[Work to be completed] Exactly as written, retype the lines that run from the line holding "[290.22-291.28s]" through the end of the records below. Do not include pictures.

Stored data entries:
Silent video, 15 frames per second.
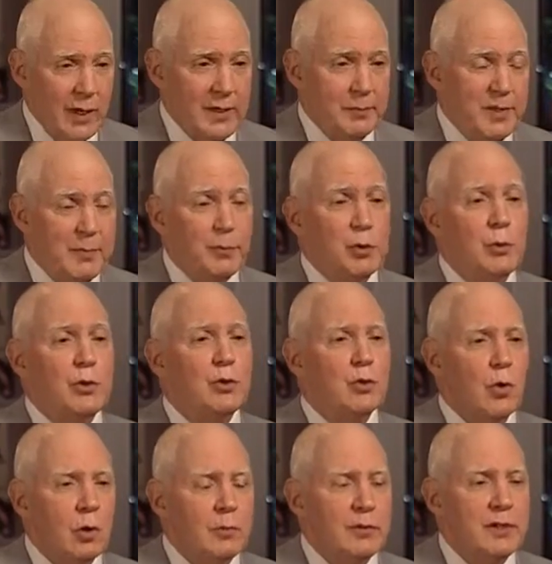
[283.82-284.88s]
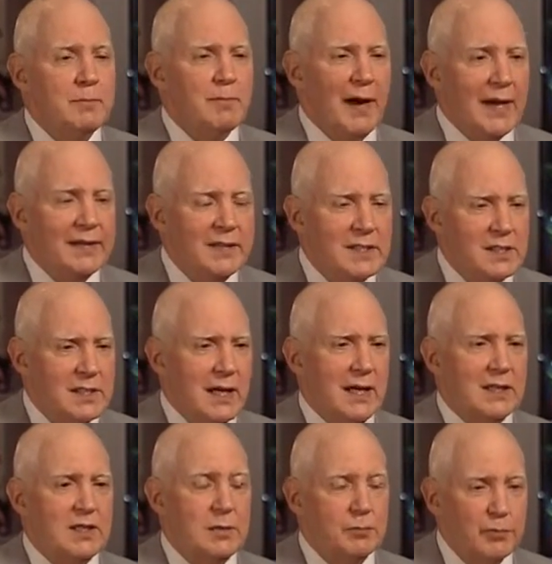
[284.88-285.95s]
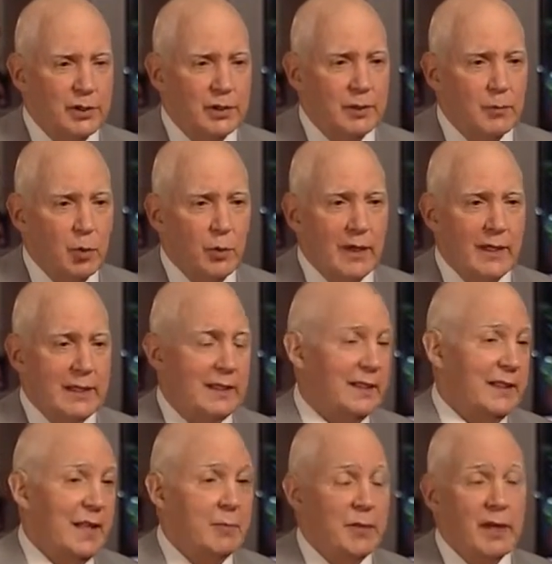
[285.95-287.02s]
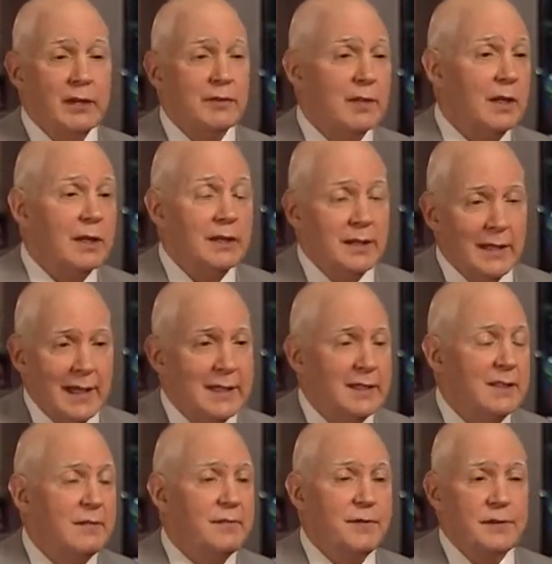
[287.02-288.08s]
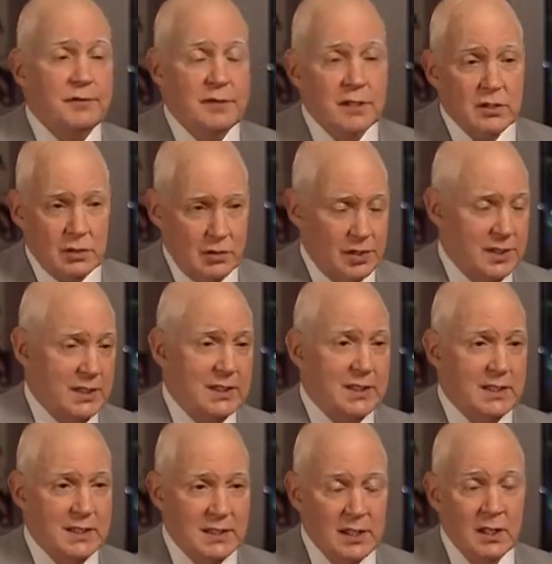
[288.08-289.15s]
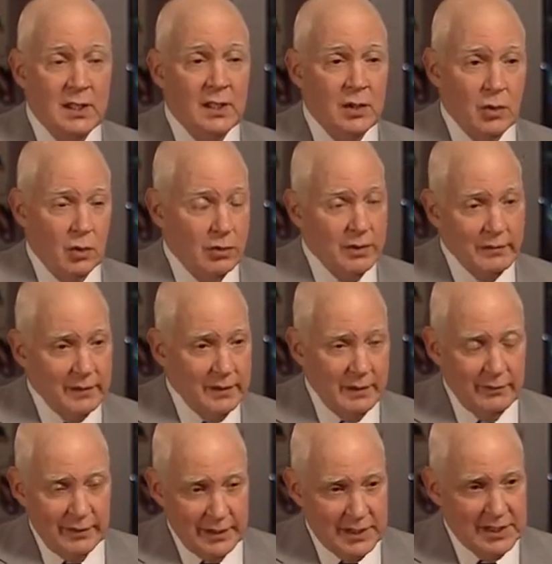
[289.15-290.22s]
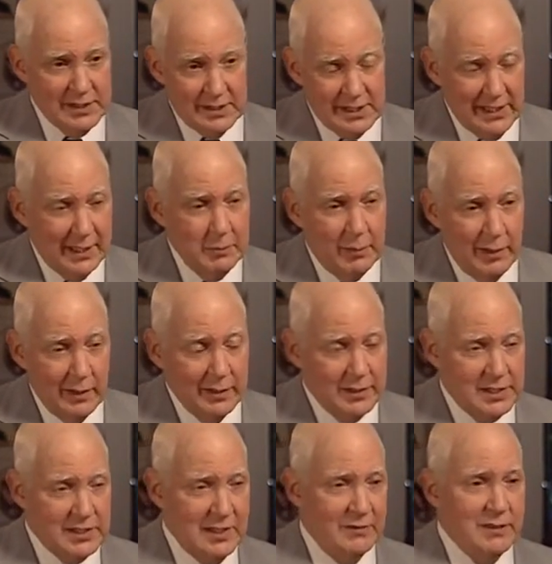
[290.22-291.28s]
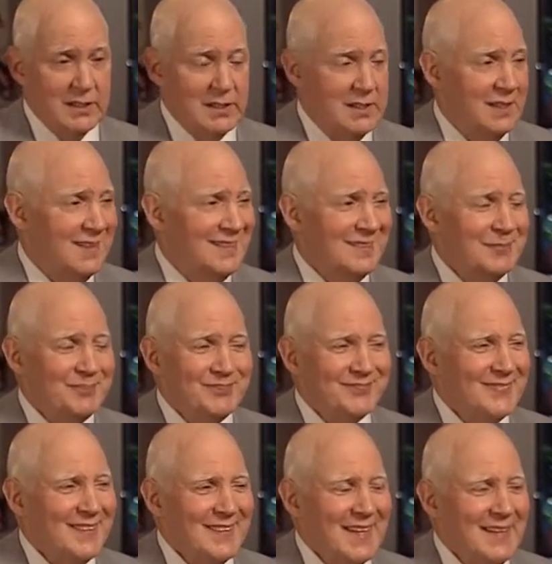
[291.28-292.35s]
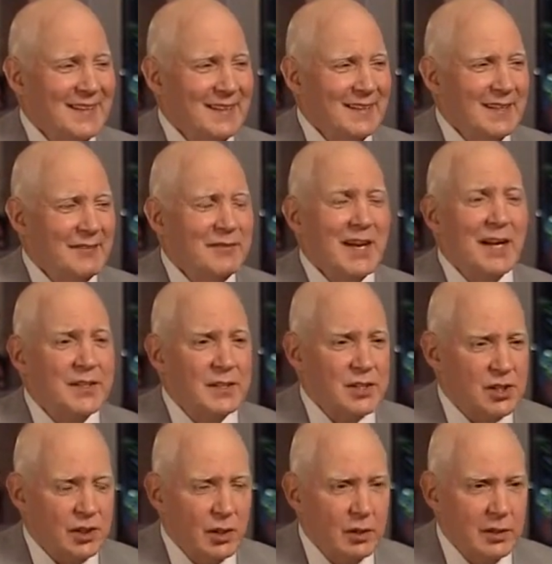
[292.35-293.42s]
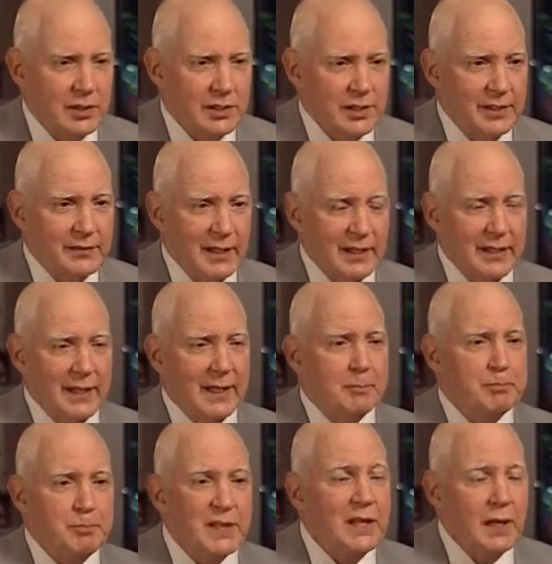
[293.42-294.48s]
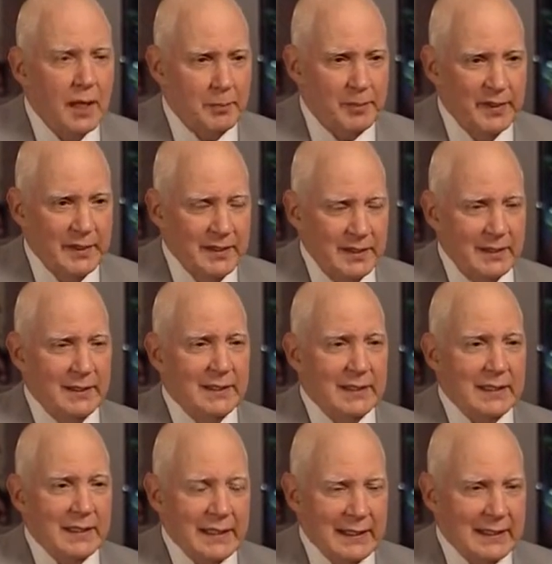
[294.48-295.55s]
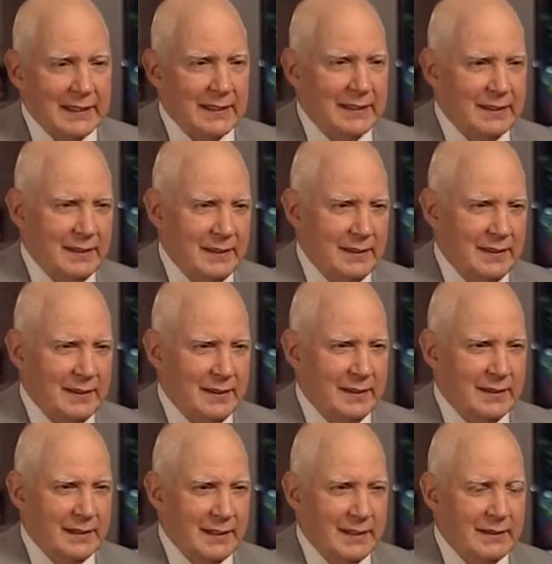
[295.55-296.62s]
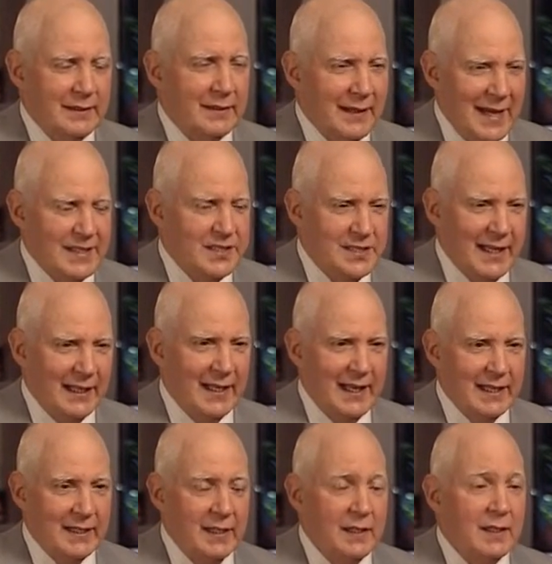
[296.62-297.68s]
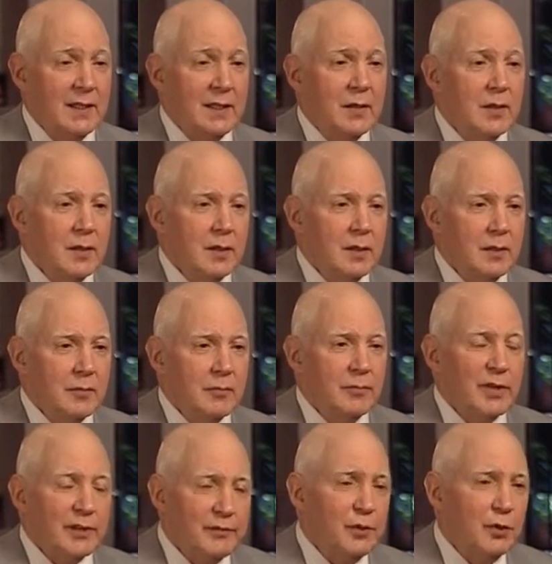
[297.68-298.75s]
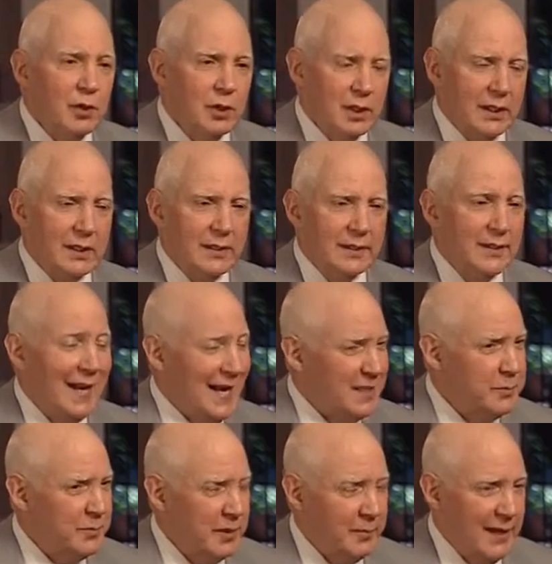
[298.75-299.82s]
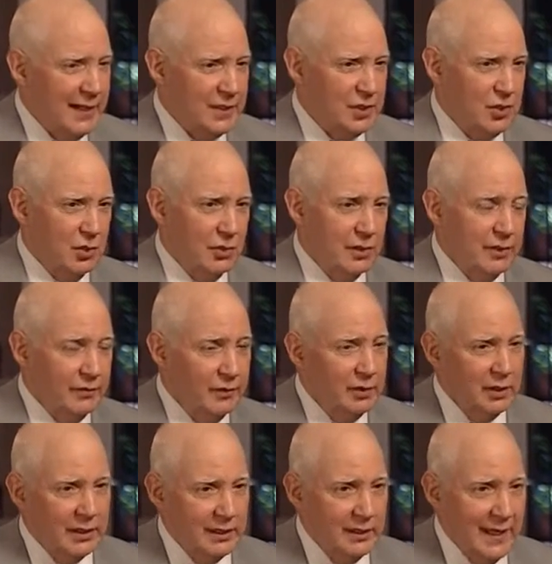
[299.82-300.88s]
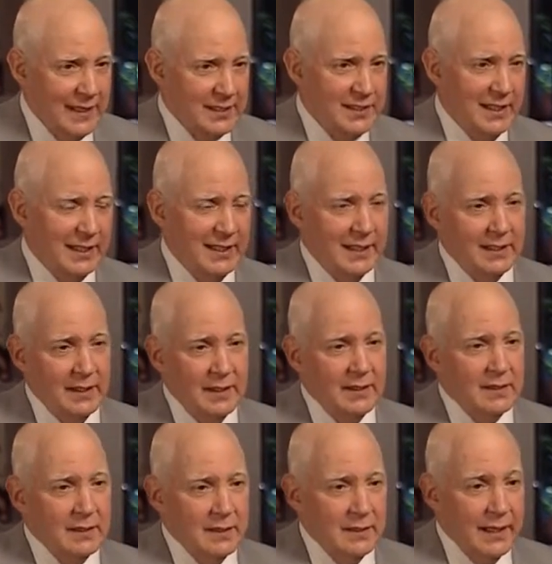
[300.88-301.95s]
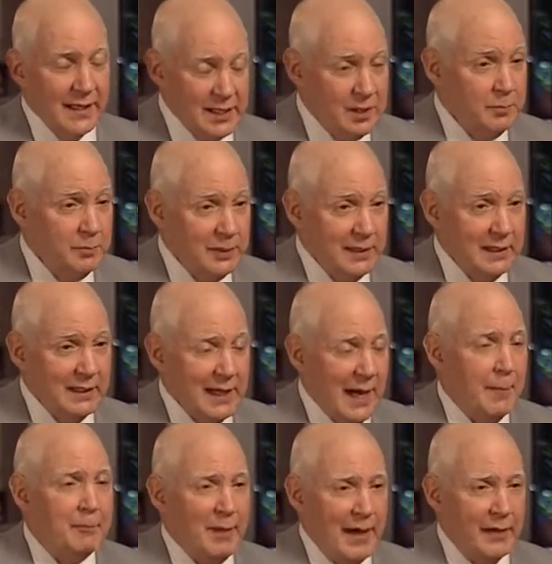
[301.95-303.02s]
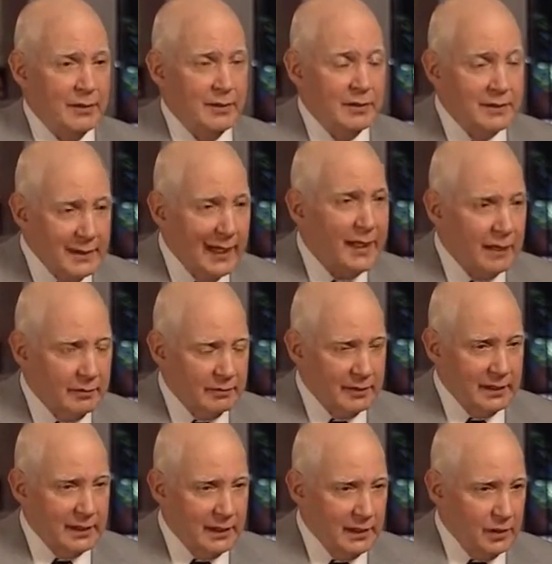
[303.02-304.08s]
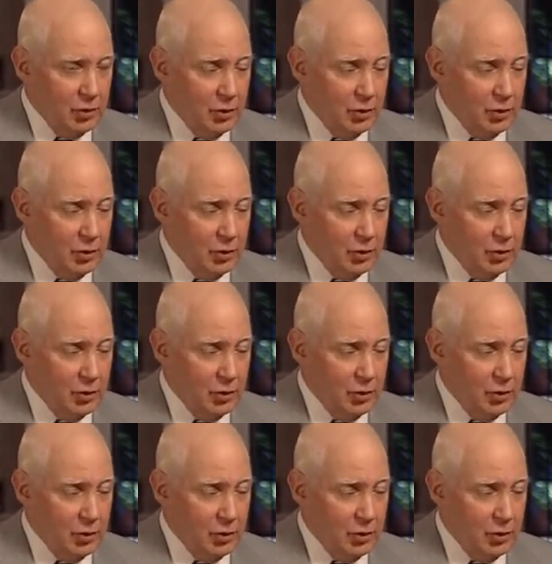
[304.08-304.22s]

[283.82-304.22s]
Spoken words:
away. People who would normally buy these stocks and put them away like they might have done in the 1950s or 60s or even the second part of the 70s, they've gotten discouraged. They got beat up in the last decade. Mm-hmm. But if you look, it hasn't been a bad story. If you look at the last decade, S&P compounded negatively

[Output for this exercise]
[290.22-291.28s]
[291.28-292.35s]
[292.35-293.42s]
[293.42-294.48s]
[294.48-295.55s]
[295.55-296.62s]
[296.62-297.68s]
[297.68-298.75s]
[298.75-299.82s]
[299.82-300.88s]
[300.88-301.95s]
[301.95-303.02s]
[303.02-304.08s]
[304.08-304.22s]

[283.82-304.22s]
Spoken words:
away. People who would normally buy these stocks and put them away like they might have done in the 1950s or 60s or even the second part of the 70s, they've gotten discouraged. They got beat up in the last decade. Mm-hmm. But if you look, it hasn't been a bad story. If you look at the last decade, S&P compounded negatively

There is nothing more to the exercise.